Produce a faithful copy of every record below, without the pictures.

━━━━━━━━━━

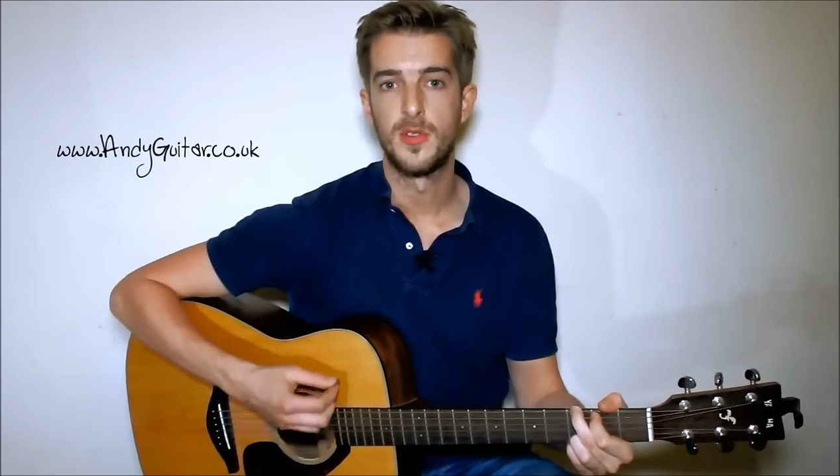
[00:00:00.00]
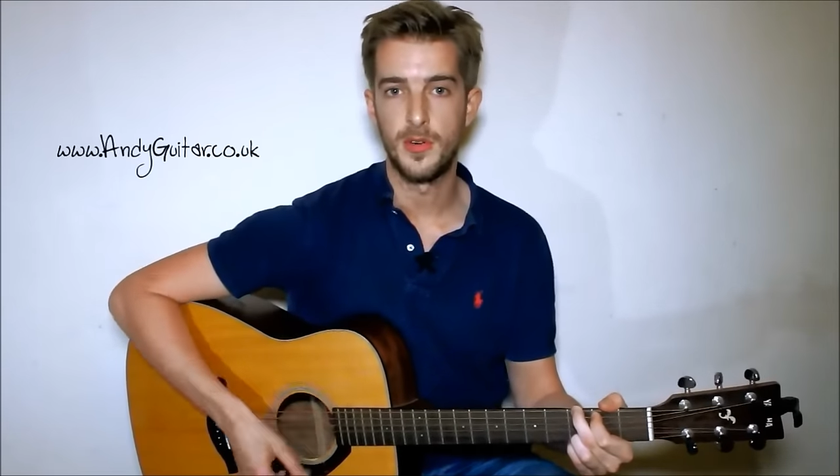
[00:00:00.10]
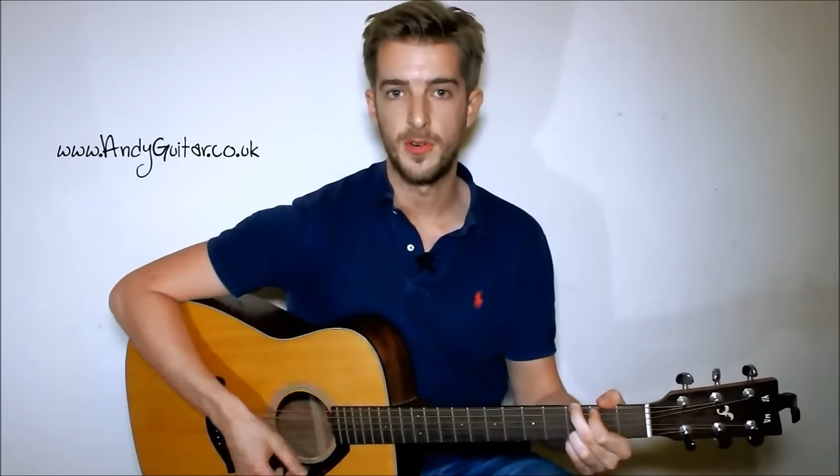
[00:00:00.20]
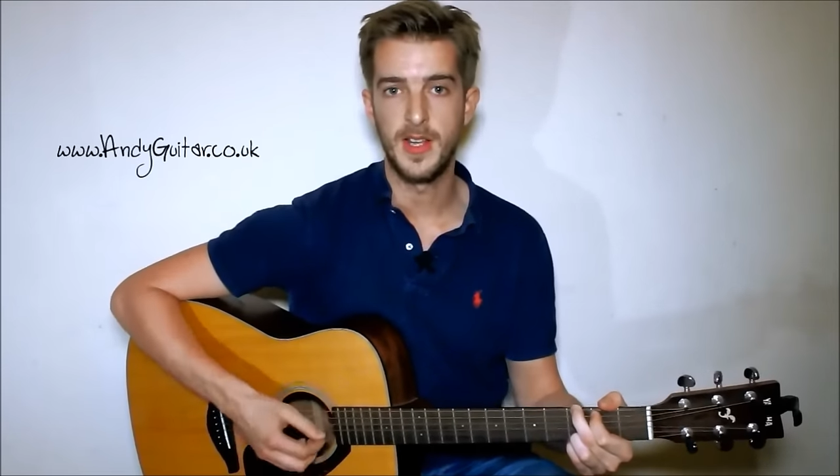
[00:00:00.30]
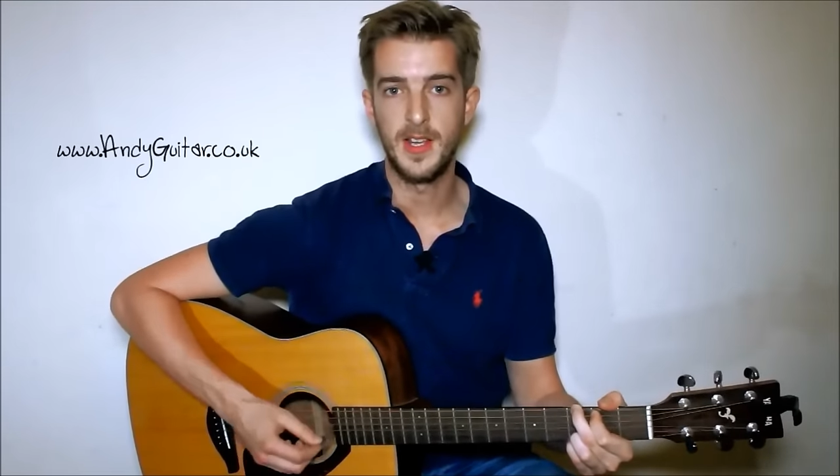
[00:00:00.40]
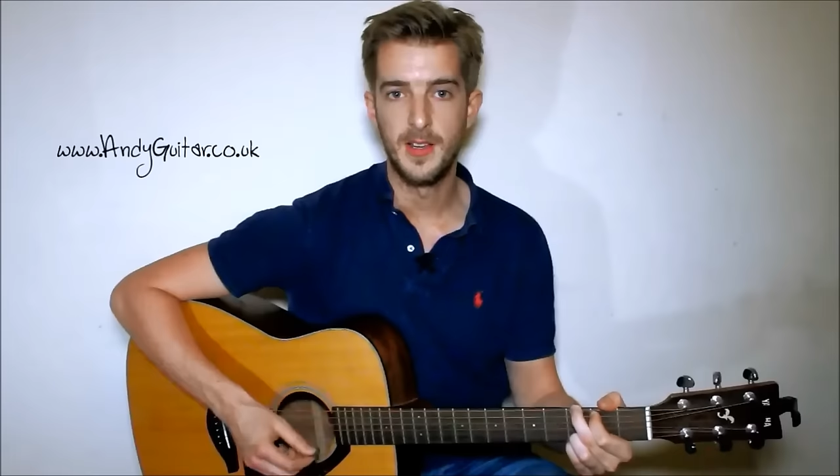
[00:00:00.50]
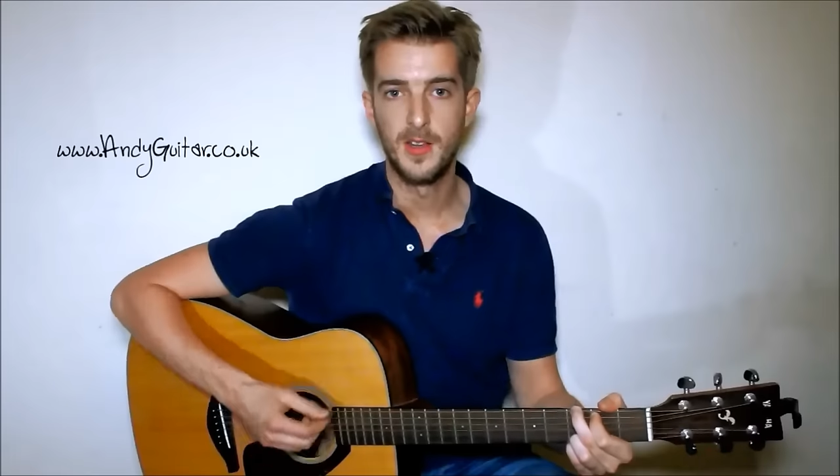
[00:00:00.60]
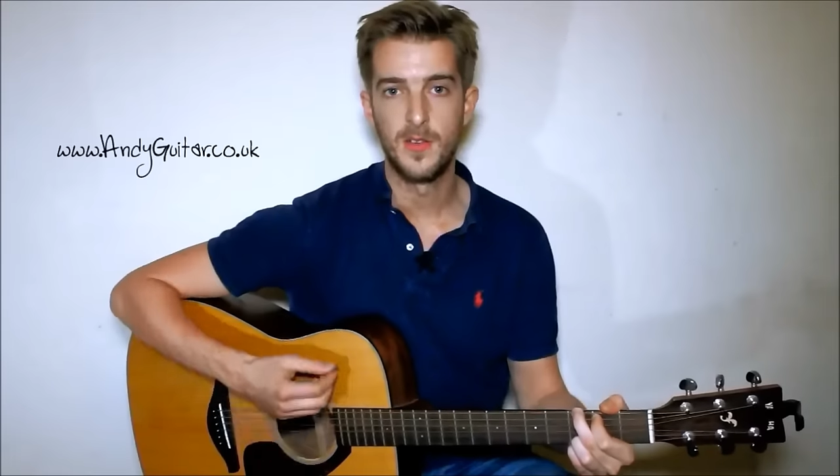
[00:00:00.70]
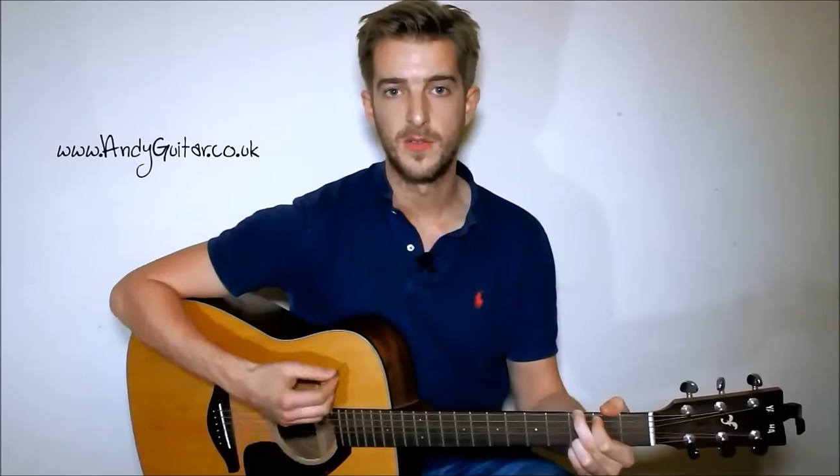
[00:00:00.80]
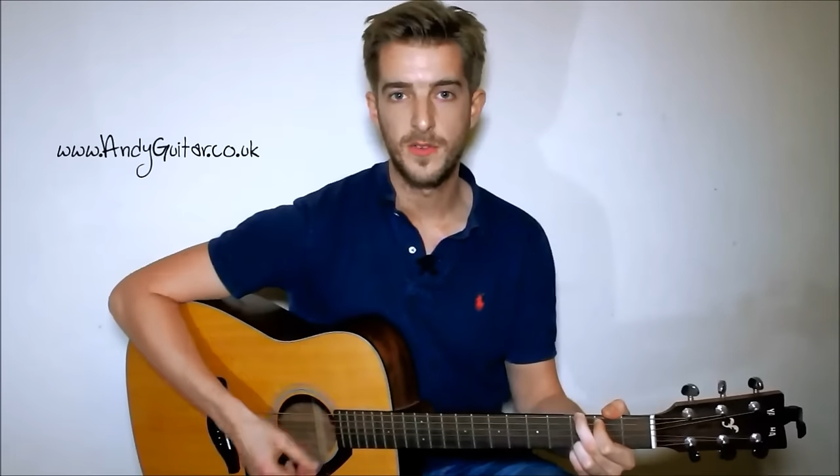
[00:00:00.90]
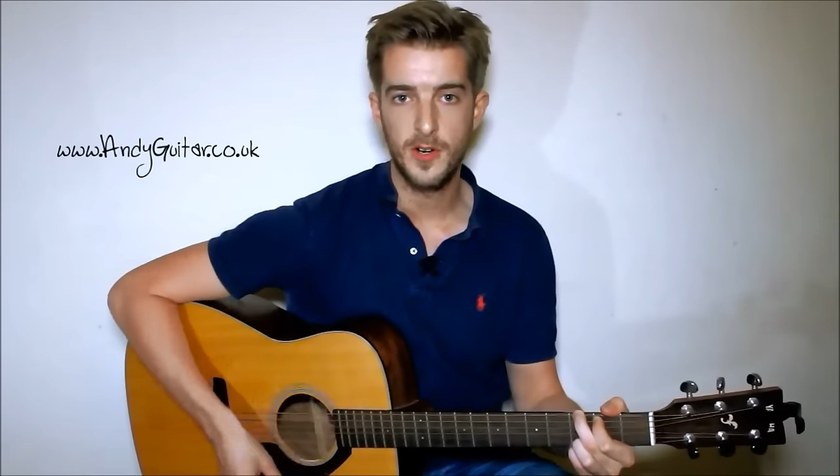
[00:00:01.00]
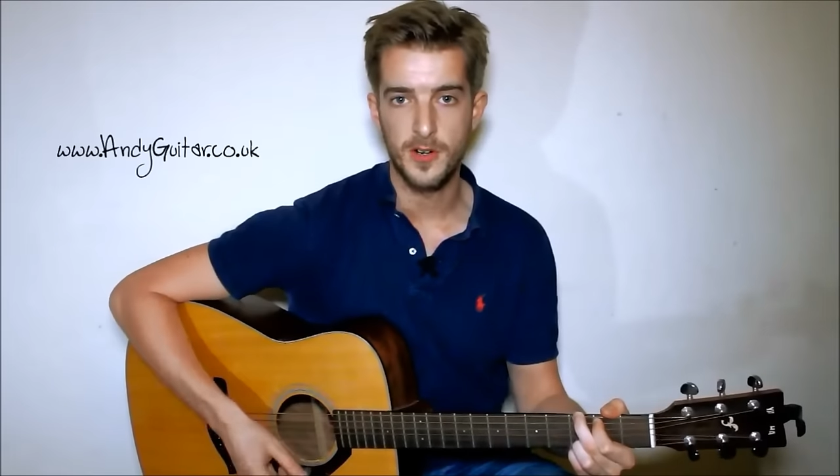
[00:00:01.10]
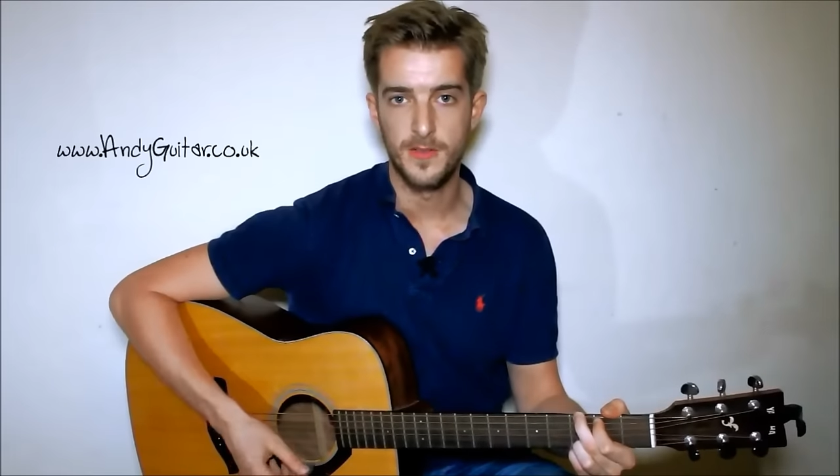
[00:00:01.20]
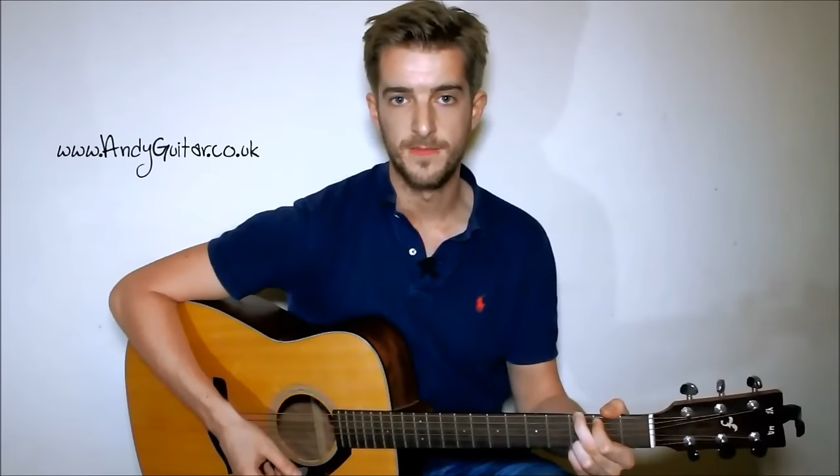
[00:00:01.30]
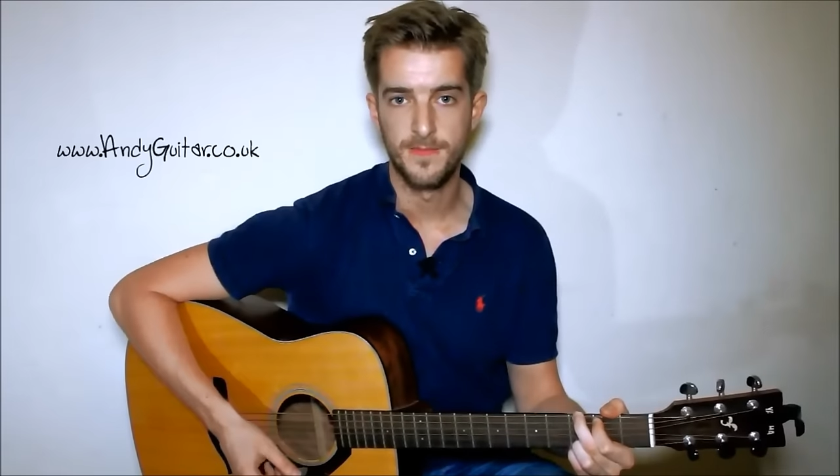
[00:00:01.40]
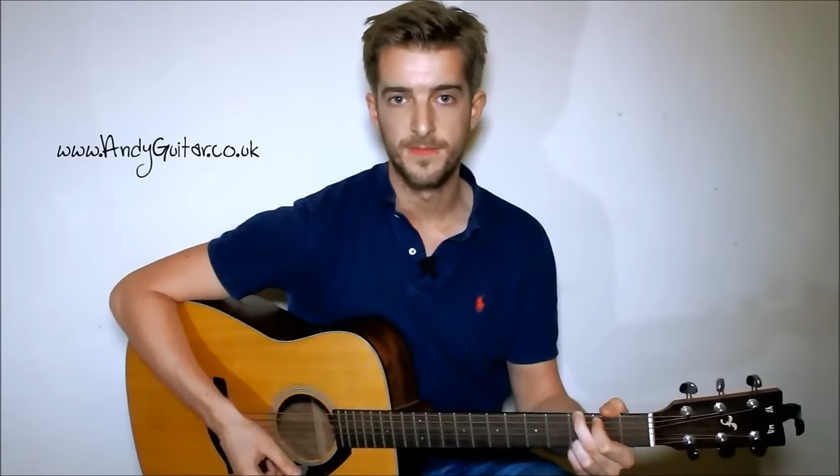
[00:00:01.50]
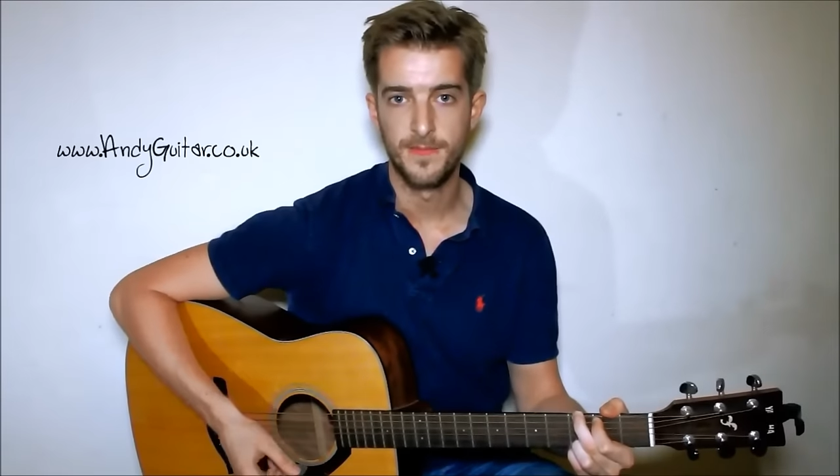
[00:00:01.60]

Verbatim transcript: three, four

━━━━━━━━━━

## Exercise result
[00:00:00.00]
[00:00:00.10]
[00:00:00.20]
[00:00:00.30]
[00:00:00.40]
[00:00:00.50]
[00:00:00.60]
[00:00:00.70]
[00:00:00.80]
[00:00:00.90]
[00:00:01.00]
[00:00:01.10]
[00:00:01.20]
[00:00:01.30]
[00:00:01.40]
[00:00:01.50]
[00:00:01.60]

Verbatim transcript: three, four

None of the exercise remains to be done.